2021 saw the widespread digital transformation and productivity enhancements across many sectors and regions worldwide, with remote and remote-hybrid workplace dynamics leading to new cultural and technological norms. It’s also meant more opportunity for increasingly complex cyber threats to impact a record number of organizations.
As cyber security trends and the resulting threats evolve, awareness training efforts must shift to accommodate those changes. These alterations will ensure employees are mindful of current warning signs that their information may be vulnerable and how to go about avoiding cyber attacks if they become a target.
Here’s a rundown of some major cyber security awareness trends every CISO and security leader should keep an eye on in 2022:
As rises to prominence go, no cyber threat category had one more meteoric in 2021 than ransomware. According to the U.S. Treasury’s Financial Crimes Enforcement Network, roughly $2.2 million were handed over to cyber criminals in ransomware transactions every day. And that figure’s not expected to decrease this decade either – damage-related costs could surpass $265 billion by 2031.
These statistics should prove, once and for all, that technological safeguards alone can’t keep ransomware and other malware attacks from compromising an organization’s sensitive data. Through informative training courses and real-world phishing simulations, security awareness training programs must prioritize these threats as part of their education menu in the coming year.
One of the by-products of the global shift towards remote and remote-hybrid workplace models was an uptick in the number of malware attacks on mobile devices instead of desktop computers or laptops. A 2021 McAfee sample database identified over 4,000 mobile threat variants, complicating an already fraught cyber threat landscape.
The importance of smartphones and tablets in everyone’s lives has only grown since the beginning of 2020 too. From the explosion of mobile wallet usage to the ubiquity of Q.R. code scanning (over a third of individuals living in the U.K. and Europe scan one at least once per week), all employees should be on high alert. Security awareness training content must include guidance on mobile-centric scams as well.

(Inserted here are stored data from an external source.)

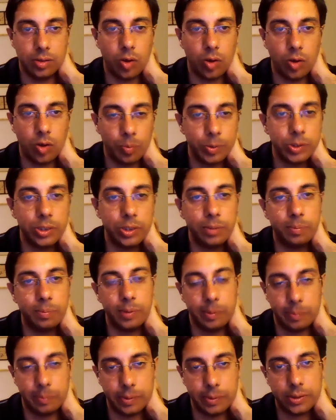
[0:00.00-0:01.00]
opposite
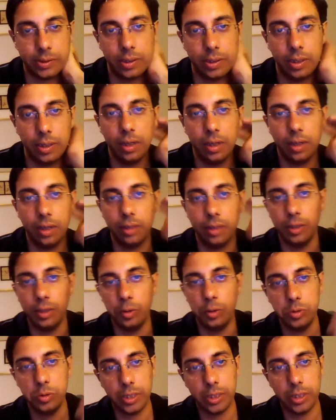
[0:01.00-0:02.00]
purpose. The
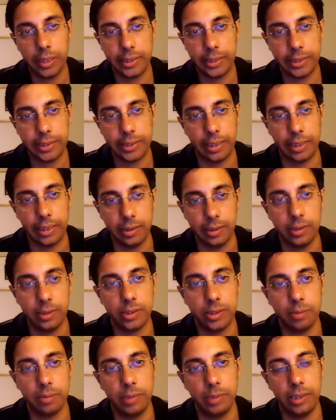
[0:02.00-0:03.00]
user has entered
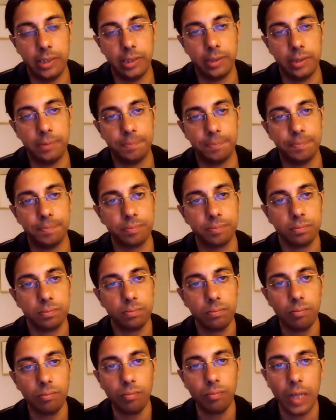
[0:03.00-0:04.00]
some data,
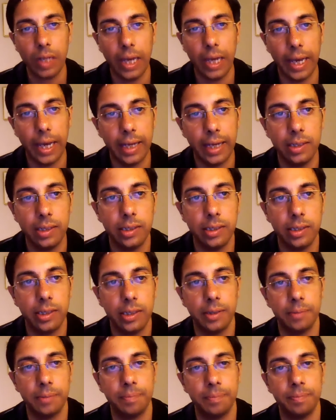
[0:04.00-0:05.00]
and
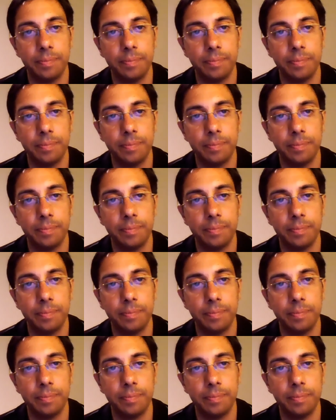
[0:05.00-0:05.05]
uh,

Ransomware was a popular method for cyber criminals to extract funds from victimized organizations in 2021. Because of this, cryptocurrency payouts skyrocketed. The operators of the Colonial Pipeline were arguably the most public scapegoats of one such scheme, paying hackers a crypto ransom of $4.4 million. Worse still, only part of the total amount was later recovered by the Department of Justice.
But cryptocurrency is becoming synonymous with cyber attacks in more ways than one. New types of attacks, such as this Discord malware, directly targeted crypto and NFT enthusiasts with a sophisticated payload that bypassed traditional antivirus architecture. The solution, at least in part? Ensure that all end users understand the warning signs of a malware threat, as well as what they should do when faced with a possibly malicious message or link directing them to the file.
Let’s stay on the subject of the initial message of any cyber attack for a moment. These typically leverage well-known phishing and social engineering techniques to trick victims into compromising sensitive information. However, phishing emails are becoming even more challenging to detect, even for employees familiar with the methods hackers may employ.
Many phishing messages now seem to direct recipients to links marked as “HTTPS,” which engenders a false sense of trust in the content. The spoofing considerations, such as well-known brand logos and branding, can make the red flags harder to spot. The proof is, in part, in this year’s Gone Phishing Tournament results, where one in every five participating end users clicked on the phishing email link.
The takeaway is simple: Your security awareness training program must include real-world phishing simulation templates that reflect examples of emails and landing pages employees may encounter out in the wild. Otherwise, they may be unable to differentiate the safe from the harmful.
Finally, there’s the subject that ties cyber security to long-term business growth: the potential cost of navigating a data breach. Though this amount will vary based on an organization’s industry, size, and operating region(s), one constant transcends these differentiators, which is that the dollar figure associated with this possibility has gone up considerably in the past year.
Take the example of CNA Financial Corp., one of the largest insurance companies in the U.S. In late March, they paid $40 million to cyber criminals following a ransomware attack that seized control of their network. Despite the company’s alleged adherence to “all laws, regulations, and published guidance,” this amount was touted by experts as an unprecedented high.
With this new public disclosure, bet on cyber criminals using this amount as a yardstick by which ransoms will be measured in 2022.
The realities of cyber security awareness and how crucial it is to the protection of sensitive information can feel daunting at times, especially in the face of continually accelerated digital transformation. However, there is a silver lining in all this – a robust security awareness training program, one that’s focused on changing end user behaviors for the better – can make a difference for your organization.
By clearly communicating its importance to executives and end users alike, boosting training campaign engagement and completion rates isn’t far away. Leveraging high-quality content bolstered by hands-on practical exercises, such as phishing simulations or immersive, gamified modules, will also go a long way to safeguarding your organization’s sensitive data in 2022 and beyond.